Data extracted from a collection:
====================

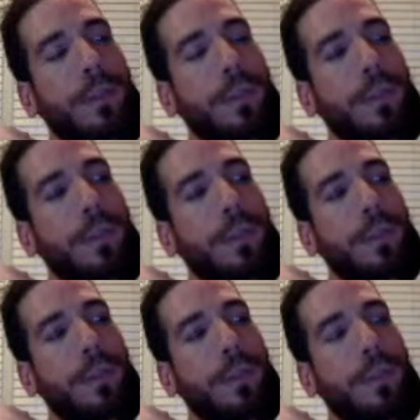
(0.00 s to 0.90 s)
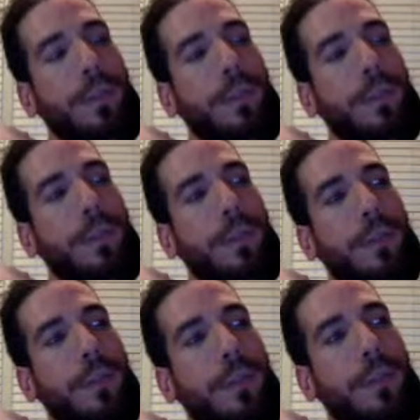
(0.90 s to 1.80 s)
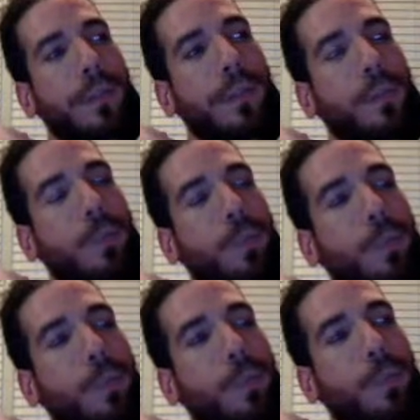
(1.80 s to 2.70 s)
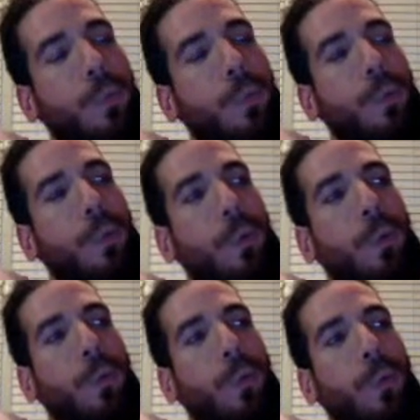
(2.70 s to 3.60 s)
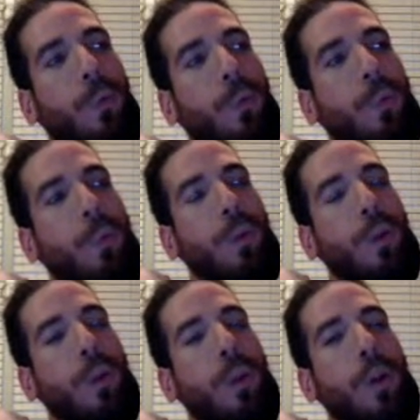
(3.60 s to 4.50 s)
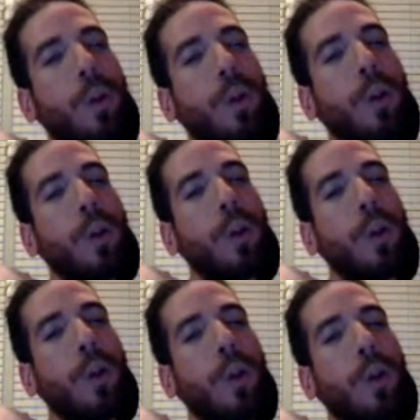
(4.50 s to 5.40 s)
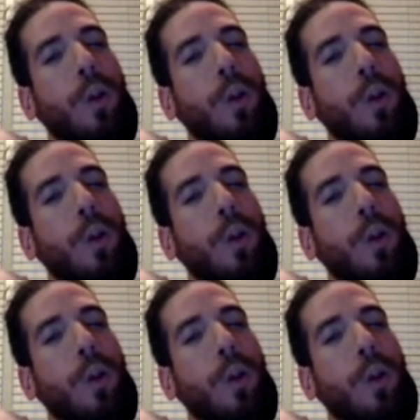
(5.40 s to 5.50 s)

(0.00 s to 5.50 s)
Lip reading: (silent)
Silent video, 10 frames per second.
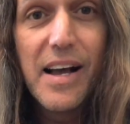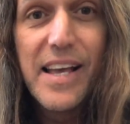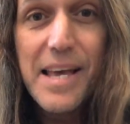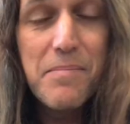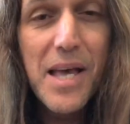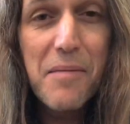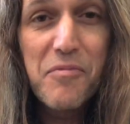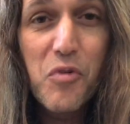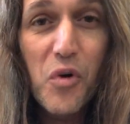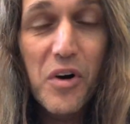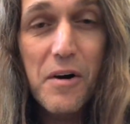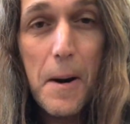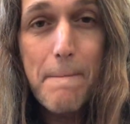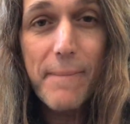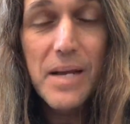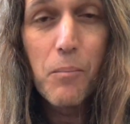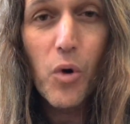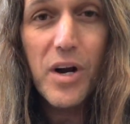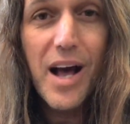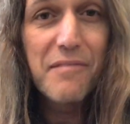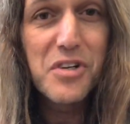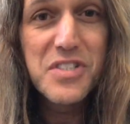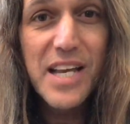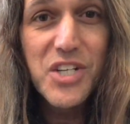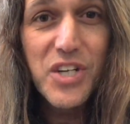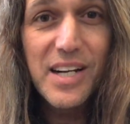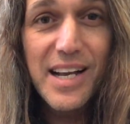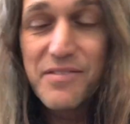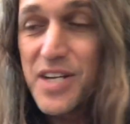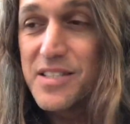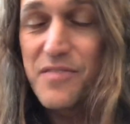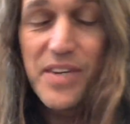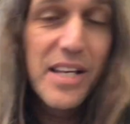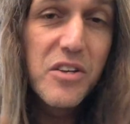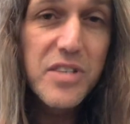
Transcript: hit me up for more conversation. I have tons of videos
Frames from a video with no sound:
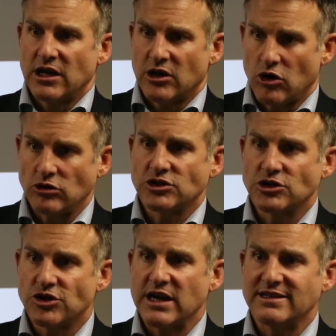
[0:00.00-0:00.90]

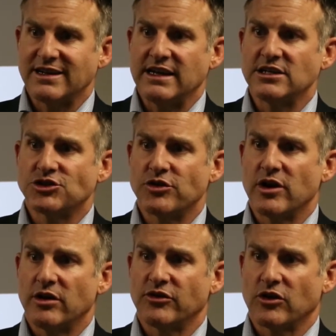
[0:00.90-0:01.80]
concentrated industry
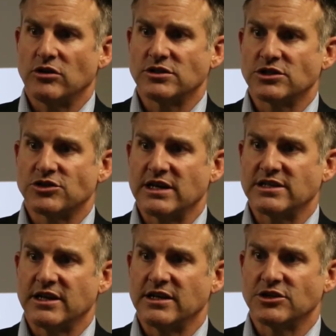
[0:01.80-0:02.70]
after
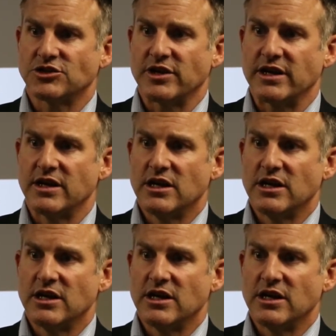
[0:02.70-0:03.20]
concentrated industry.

====================

Assignment:
Although the records above contain pictures, the copy should hold only the lines from their start through the line containing "Transcript: hit me", each exactly as written, and none of the pictures.

Exercise output:
(0.00 s to 0.90 s)
(0.90 s to 1.80 s)
(1.80 s to 2.70 s)
(2.70 s to 3.60 s)
(3.60 s to 4.50 s)
(4.50 s to 5.40 s)
(5.40 s to 5.50 s)

(0.00 s to 5.50 s)
Lip reading: (silent)
Silent video, 10 frames per second.
Transcript: hit me up for more conversation. I have tons of videos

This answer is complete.